Please, please do not over whip your egg whites or they will be nasty. After they start to gain volume start to check them about every 30 seconds by turning the mixer off, and lifting the beaters out to check.
Next we are going to take 1/4 of the egg whites and mix it into the sauce. Now you can use that big plastic spatula that I told you to put down earlier. Stir the egg whites into the sauce. We are sacrificing some of the whites to make the sauce lighter so that it can take the rest of the whites. This will be the last time that you stir! Understand?
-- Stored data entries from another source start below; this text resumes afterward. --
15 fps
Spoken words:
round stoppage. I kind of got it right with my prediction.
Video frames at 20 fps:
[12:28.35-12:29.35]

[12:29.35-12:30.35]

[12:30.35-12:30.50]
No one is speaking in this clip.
Add 1/3 of the remaining whites into the sauce. You are going to FOLD the whites into the sauce by sweeping the spatula down and then up, while slightly turning the bowl. When you have turned the bowl twice, it is time to add another 1/2 of the whites. If you stir instead of fold, all the beautiful bubbles that you whipped into your eggs will be smashed, your soufflé won't rise, and your life will be ruined. So be very gentle. Add the rest of the whites, and fold them in carefully. It is ok if there are still streaks or specks of white left in the bowl. Leave them alone. They will bake out. It will be ok!
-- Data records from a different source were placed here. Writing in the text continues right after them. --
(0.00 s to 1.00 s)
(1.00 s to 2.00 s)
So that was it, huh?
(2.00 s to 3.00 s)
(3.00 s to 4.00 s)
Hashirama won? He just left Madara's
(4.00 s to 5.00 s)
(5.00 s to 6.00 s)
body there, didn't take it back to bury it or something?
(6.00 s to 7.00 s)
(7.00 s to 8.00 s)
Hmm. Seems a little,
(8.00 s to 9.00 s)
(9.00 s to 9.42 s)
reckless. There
Carefully pour the mixture into the butter soufflé dish. Do not shake, bang, or jiggle the dish. You don't want to pop anymore glorious bubbles. Place the dish in the middle of the oven and check after 30 minutes. Insert a butter knife into the center. The bottom may still be a little gooey, that's fine. The residual heat will finish cooking. If the top or middle is still gooey, put it back in the oven for 5 minutes and not a minute more.
Now you may enjoy a hearty yet light lunch, dinner, or brunch. You have basically mastered French cuisine now, and you can cook anything. Check back for new recipes and pictures.
* I have been majorly into couponing lately. The breadcrumbs and cheese I got for free with coupons. I used the new Kraft combinations (these can be found next to the cream cheese) which was rosemary and Italian herb flavored. It was awesome because I just ripped the package open and dumped it in. I didn't have to measure at all, and it turned out fantastic. I do always have parmesan cheese and breadcrumbs in my pantry, but free is free right?
**Do not use that crappy ground nutmeg. First of all it tastes like, well crap and second it doesn't have any of its true nutmeggy essence when it's pre-ground. Buy a small bottle of the whole nutmegs and you will be rewarded. It smells heavenly when you grate it yourself, and it is a great confidence booster when you feel like you really have a handle on things in the kitchen. It lasts sooo much longer when it's whole, and it's a powerful hallucinogen (if you eat 3 whole nutmegs), so if your family gets out of line... Never mind.